Комэск (Нестеров) - страница 136

«Как хорошо бы найти станцию, где стоят эшелоны, полные этих нелюдей, этих юберменшей, вообразивших себя хозяевами моей жизни и жизней миллионов других людей! Зачем просто так падать на землю, когда это можно сделать с гораздо большим смыслом?» – вяло подумал лейтенант, но руки делали все сами, и машина снова выровнялась над самой землей, а затем опять полезла вверх.

С высотой пришла уверенность, что линию фронта удастся перетянуть, но судьба приготовила новый сюрприз. В кабине явно запахло дымом, самолет горел. Олег посмотрел налево, летчик, вроде Горобченко, отчаянно махал рукой, было понятно, что он показывает, чтобы Северов прыгал. Вдалеке проплыла деревушка с церковью, значит, линия фронта давно уже пройдена, можно прыгать. Но тут Северов понял, высота слишком мала, а он с трудом двигается и соображает. Подниматься хоть немного выше машина отказывалась категорически, значит, надо попытаться ее посадить. Кабина заполнялась дымом, надо открыть фонарь, но как это сделать? Левая рука плохо слушается, а правой рукой надо держать ручку управления. Но Олегу удалось удержать ручку левой рукой, правой после нескольких попыток он открыл фонарь.
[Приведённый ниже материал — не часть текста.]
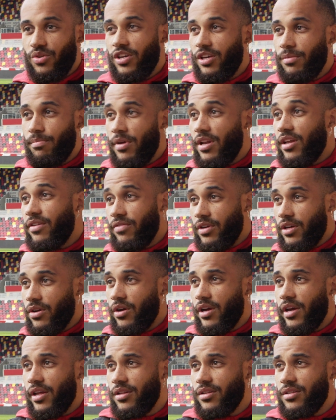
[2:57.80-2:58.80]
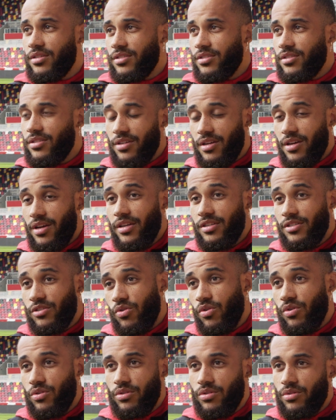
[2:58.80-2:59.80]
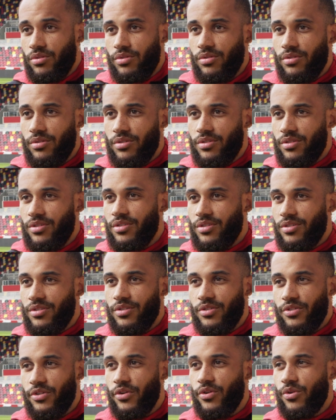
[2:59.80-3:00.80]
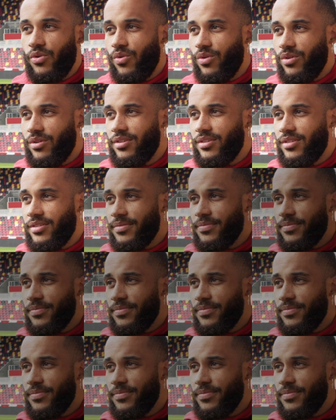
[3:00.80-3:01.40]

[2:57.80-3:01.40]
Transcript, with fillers: keep believing again and scored the third goal.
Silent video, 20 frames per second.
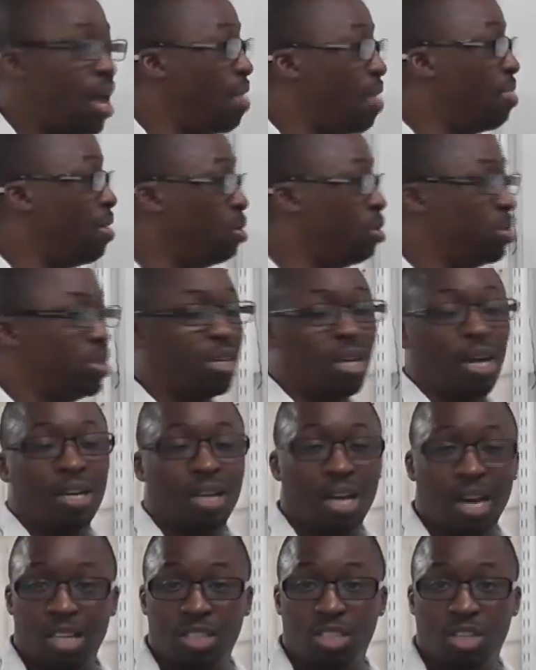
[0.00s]
and those
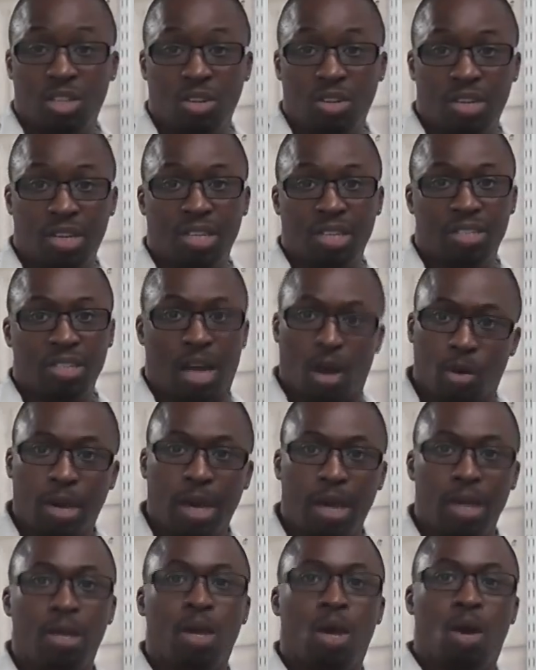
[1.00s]
guys can look in and say,
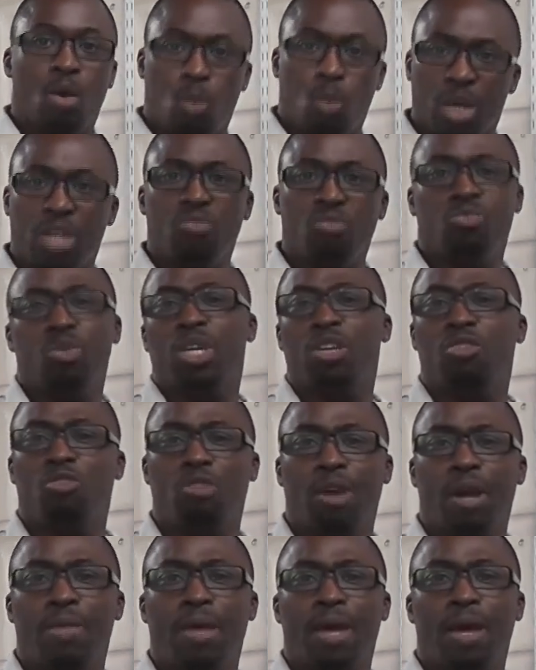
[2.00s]
okay, we can
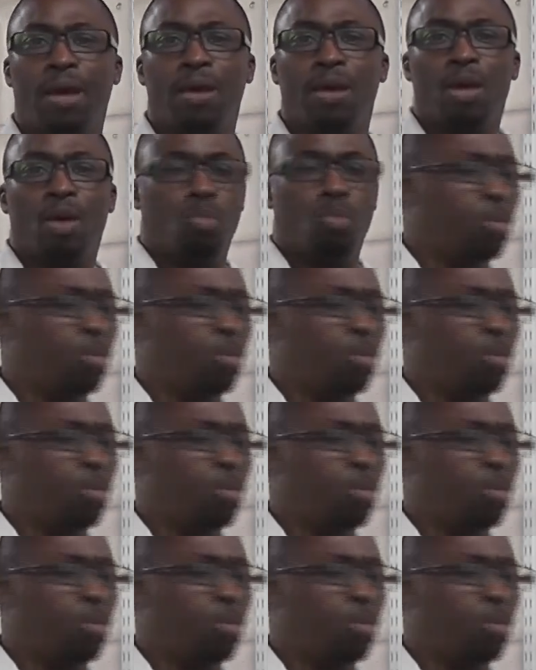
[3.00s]
create that.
Дым сразу потянуло из кабины, но показались языки пламени. Левой рукой Олег закрыл от огня лицо, глаза защищали очки.

Вот и аэродром. Посадка с ходу, на брюхо. Истребитель тяжело проскреб днищем по снегу, оставляя за собой борозду и разбрасывая вокруг куски обшивки. К счастью, предупрежденные аэродромные службы уже держали наготове пожарную машину и сумели быстро подъехать и погасить огонь. Северов посадил машину с краю взлетно-посадочной полосы, так что своим самолетом не закрыл полосу другим. Один за другим садились самолеты, из них выбрались пилоты, бежали к тому месту, где из дымящегося самолета доставали Северова.

Комбинезон защитил летчика от ожогов, но его пришлось резать. Весь левый бок Северова был залит кровью, кровь текла также из раны на левой стороне нижней челюсти, заливая шею. Сознание уплывало, но Олег, увидев склонившихся над ним Ковина и Горобченко, прошелестел:

– Все сели?

– Все сели, все, командир! – закричал Горобченко.

– Отойдите, не мешайте! Расступитесь! – Врач решительно раздвинул стоящих кругом летчиков и механиков, за ним несли носилки.

Дальнейшее Олег помнил какими-то обрывками. Его перевязывали, везли, снова перевязывали, снова везли. Между перевязками и перевозками сознание пару раз включалось в операционной. Боль приходила и притуплялась, снова приходила и снова отступала. Иногда рядом слышались голоса, но Олег плохо понимал смысл сказанного, слова в голове не связывались в осмысленные фразы. Одно из включений сознания принесло ощущение, что левая рука затекла и не слушается, потом пришла мысль, что ее просто нет.